[[ Supplied records open ]]

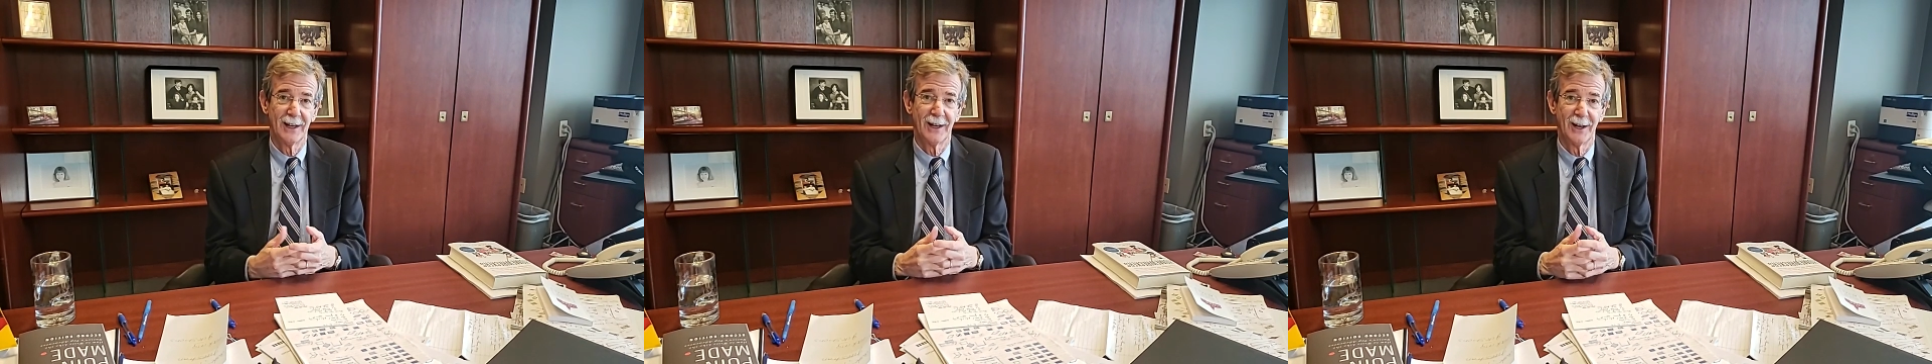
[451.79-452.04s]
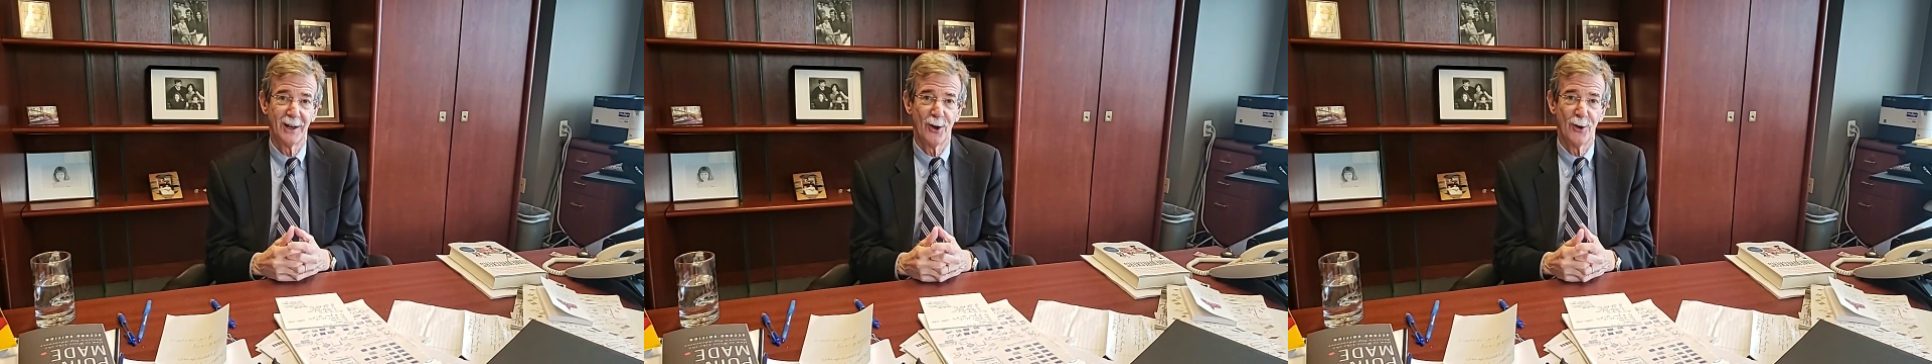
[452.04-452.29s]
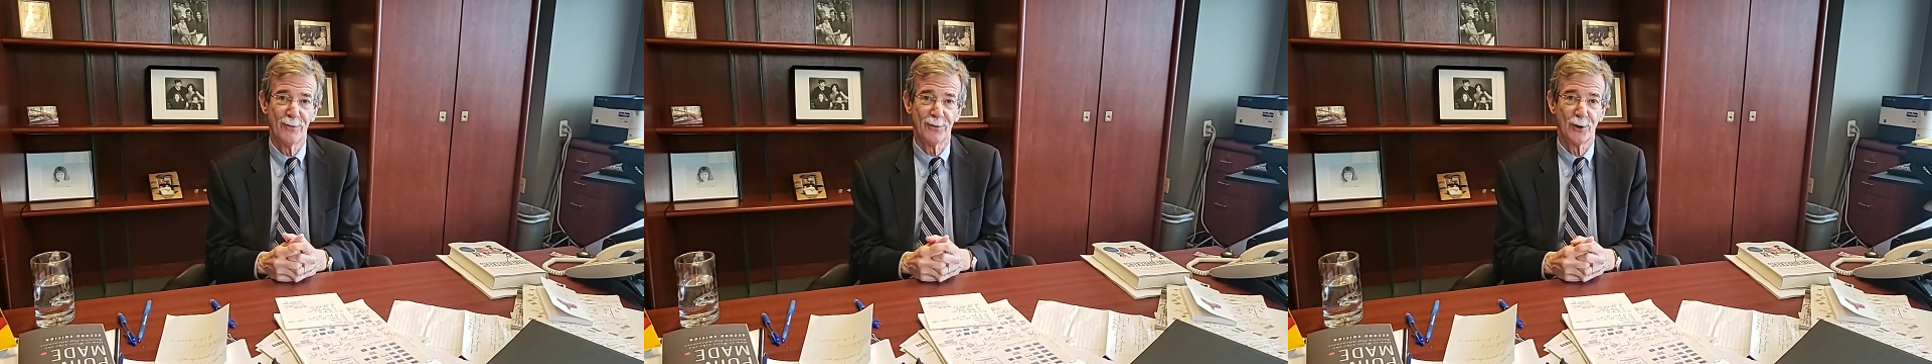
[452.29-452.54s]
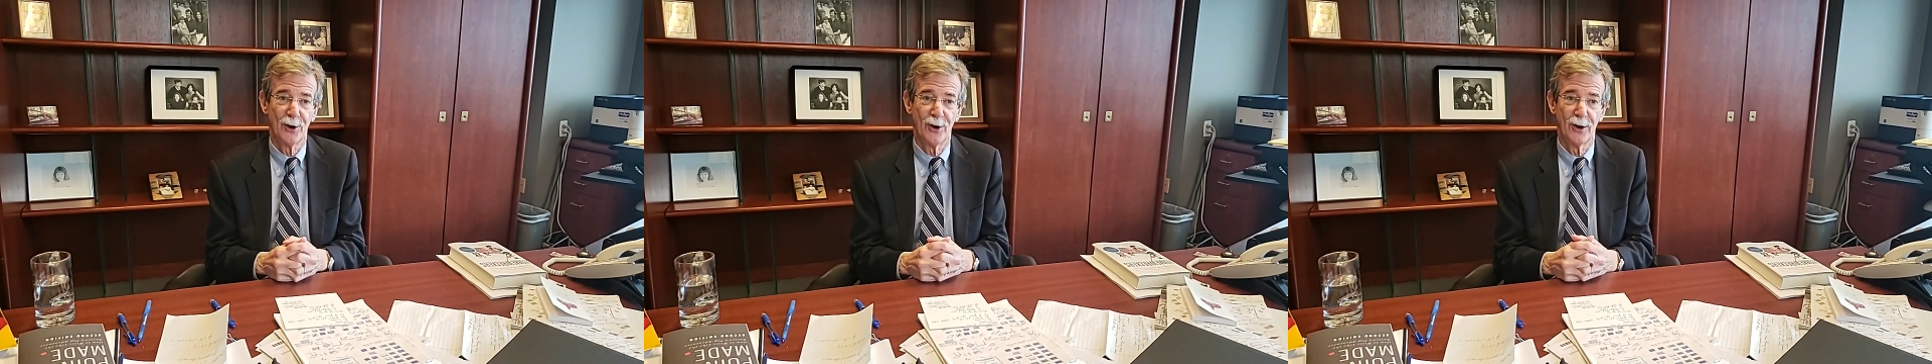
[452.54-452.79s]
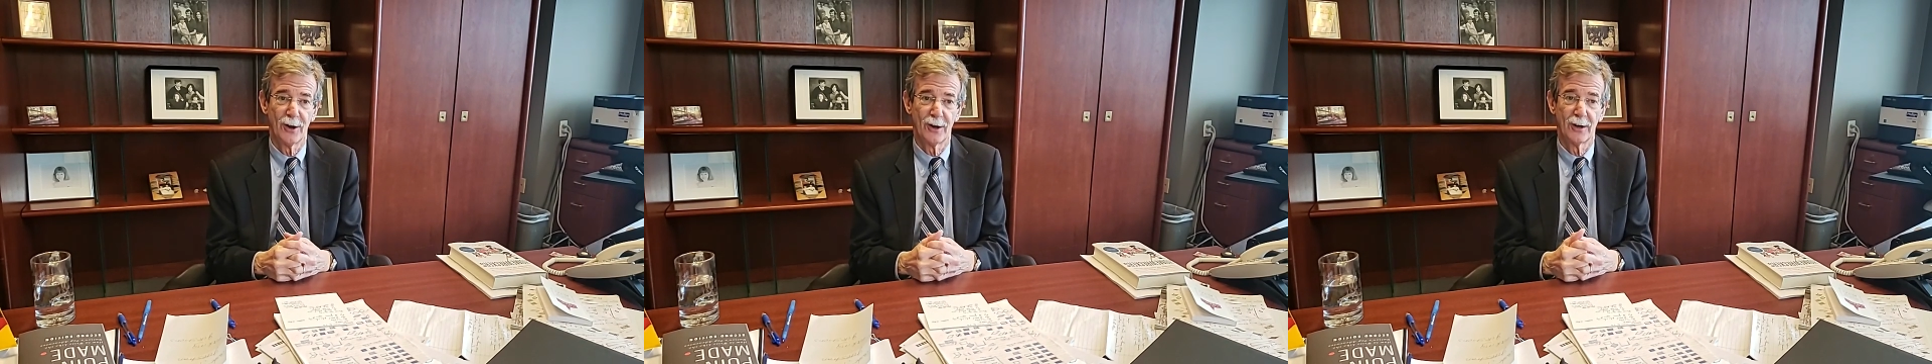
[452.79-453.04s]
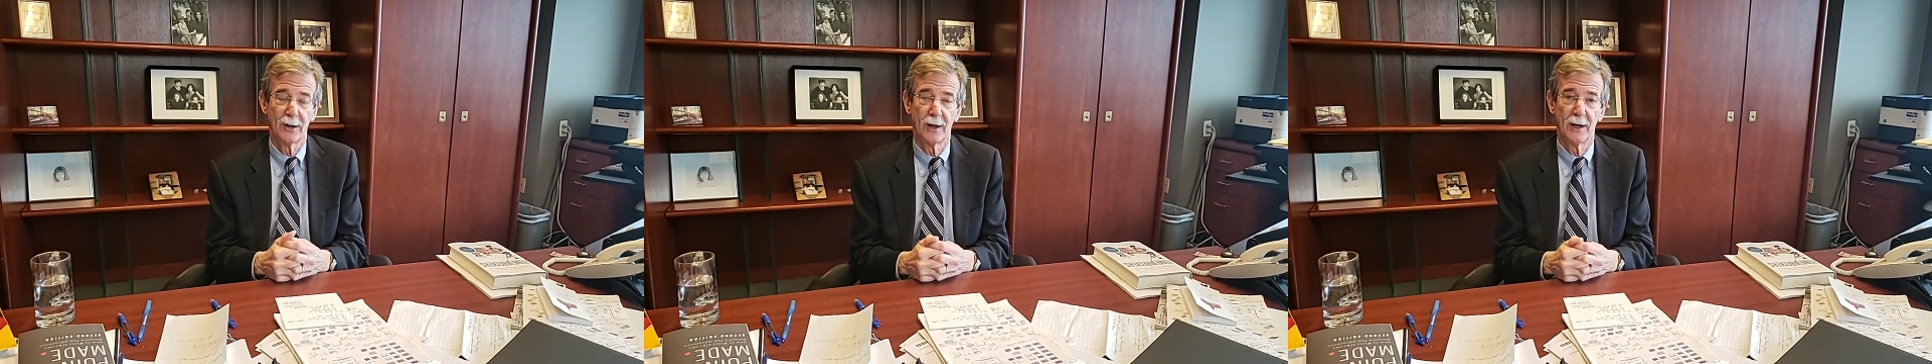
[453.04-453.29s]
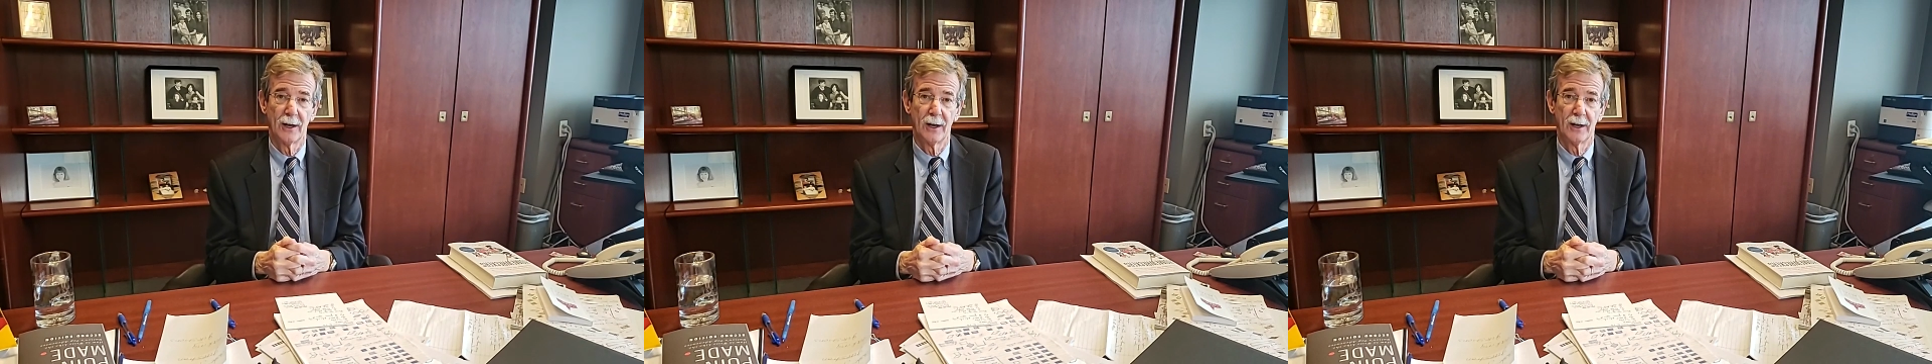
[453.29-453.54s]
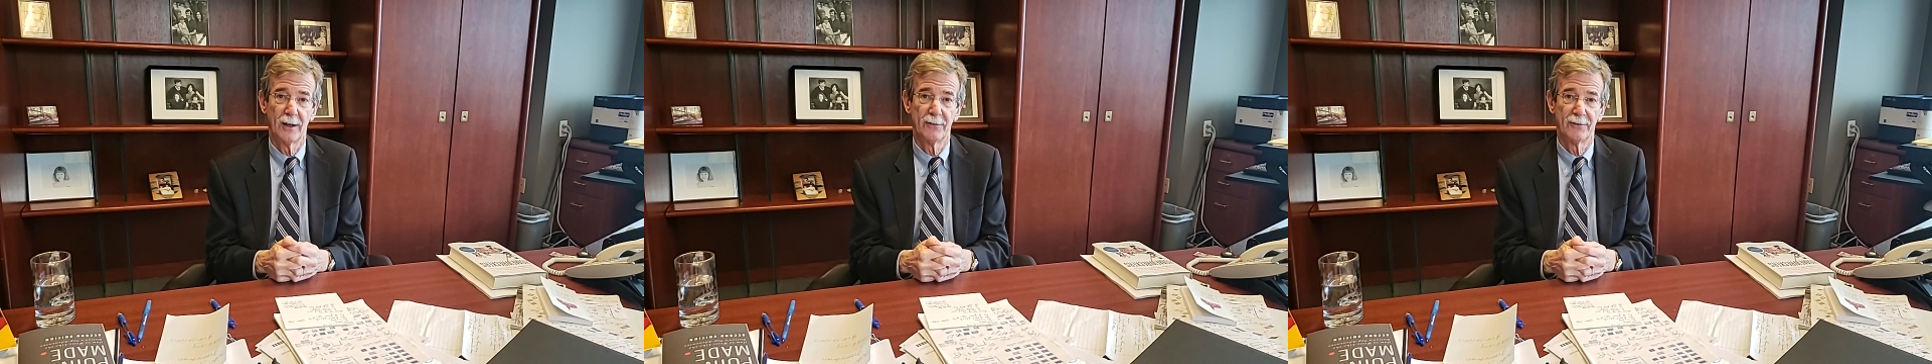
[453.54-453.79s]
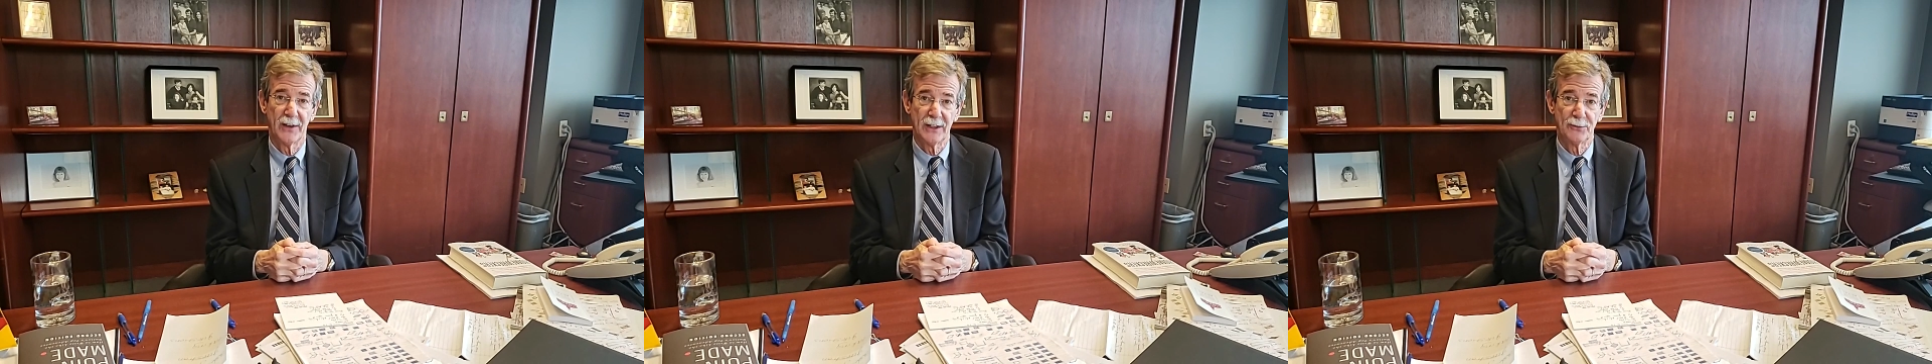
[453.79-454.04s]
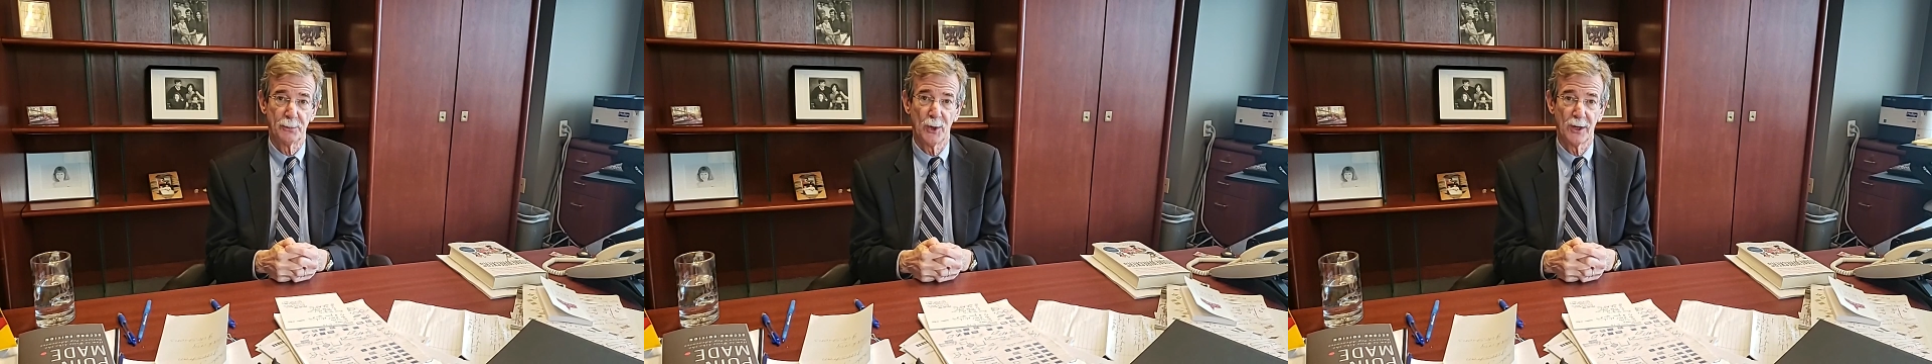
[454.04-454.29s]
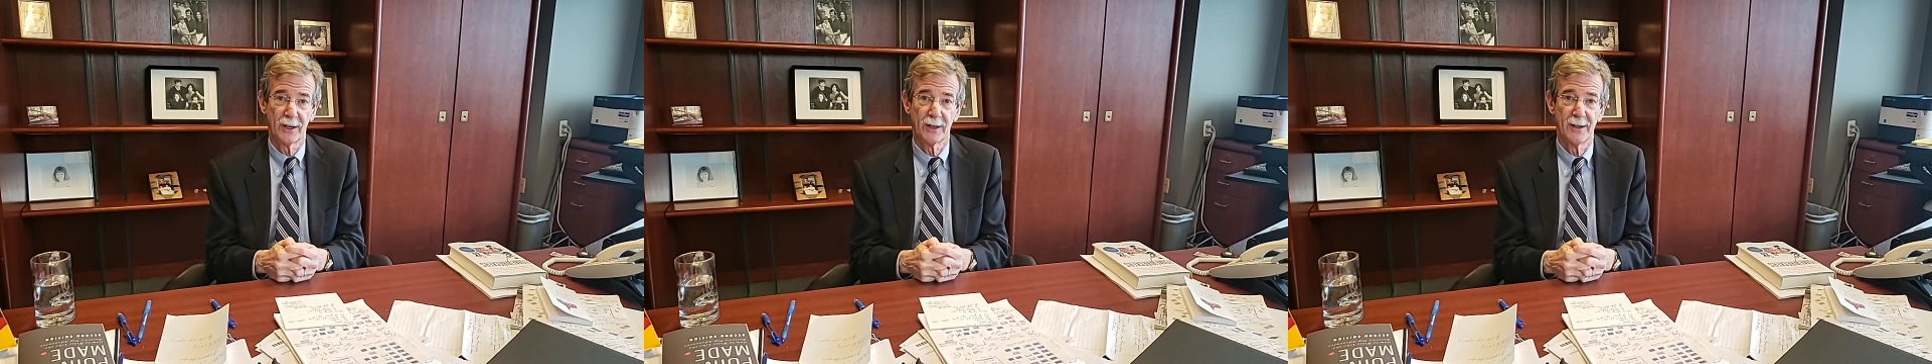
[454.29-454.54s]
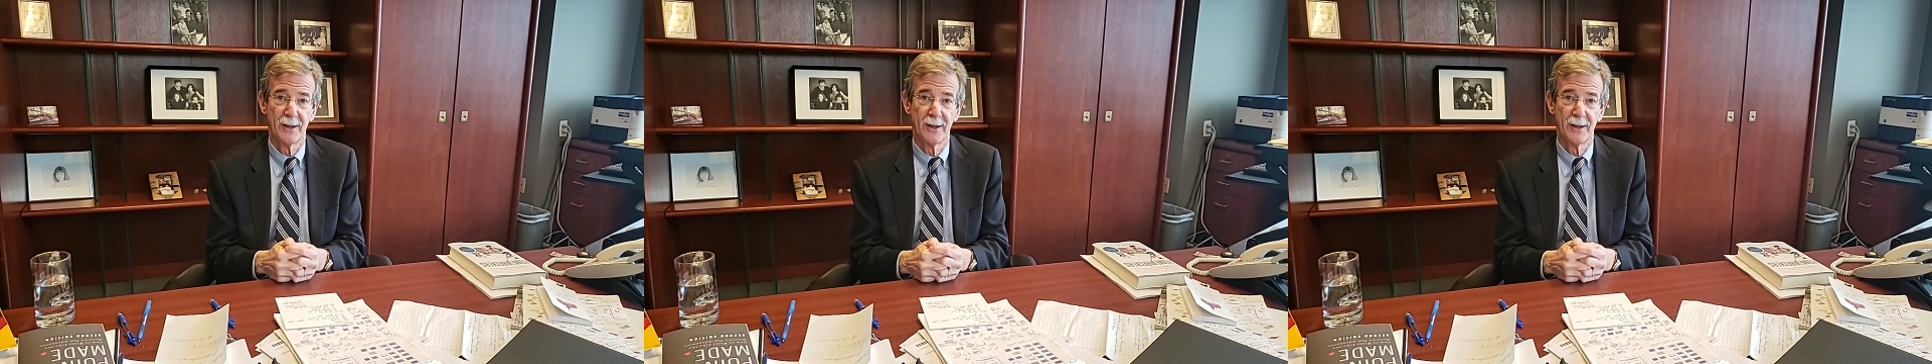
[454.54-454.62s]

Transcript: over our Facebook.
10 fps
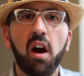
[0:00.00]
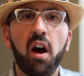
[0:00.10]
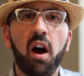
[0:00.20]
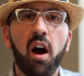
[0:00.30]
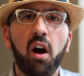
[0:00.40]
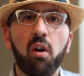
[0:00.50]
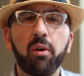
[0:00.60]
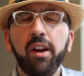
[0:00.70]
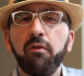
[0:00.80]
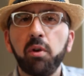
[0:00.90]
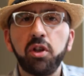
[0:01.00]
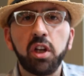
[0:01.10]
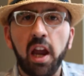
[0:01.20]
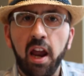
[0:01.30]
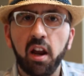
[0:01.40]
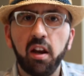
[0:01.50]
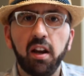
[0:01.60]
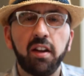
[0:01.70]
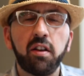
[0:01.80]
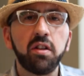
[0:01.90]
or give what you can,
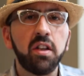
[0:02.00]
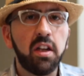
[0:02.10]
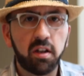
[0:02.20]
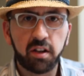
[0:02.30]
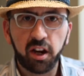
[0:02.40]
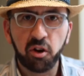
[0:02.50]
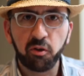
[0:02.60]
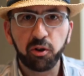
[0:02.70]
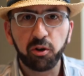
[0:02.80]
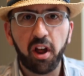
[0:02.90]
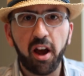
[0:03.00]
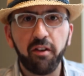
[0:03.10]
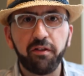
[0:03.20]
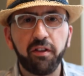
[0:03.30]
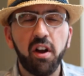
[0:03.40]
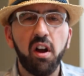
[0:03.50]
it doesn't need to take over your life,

[[ Supplied records closed ]]

→ Instructions for the task
Type out each line of the records above exactly, skipping any pictures.

→ Finished task
[451.79-452.04s]
[452.04-452.29s]
[452.29-452.54s]
[452.54-452.79s]
[452.79-453.04s]
[453.04-453.29s]
[453.29-453.54s]
[453.54-453.79s]
[453.79-454.04s]
[454.04-454.29s]
[454.29-454.54s]
[454.54-454.62s]

Transcript: over our Facebook.
10 fps
[0:00.00]
[0:00.10]
[0:00.20]
[0:00.30]
[0:00.40]
[0:00.50]
[0:00.60]
[0:00.70]
[0:00.80]
[0:00.90]
[0:01.00]
[0:01.10]
[0:01.20]
[0:01.30]
[0:01.40]
[0:01.50]
[0:01.60]
[0:01.70]
[0:01.80]
[0:01.90]
or give what you can,
[0:02.00]
[0:02.10]
[0:02.20]
[0:02.30]
[0:02.40]
[0:02.50]
[0:02.60]
[0:02.70]
[0:02.80]
[0:02.90]
[0:03.00]
[0:03.10]
[0:03.20]
[0:03.30]
[0:03.40]
[0:03.50]
it doesn't need to take over your life,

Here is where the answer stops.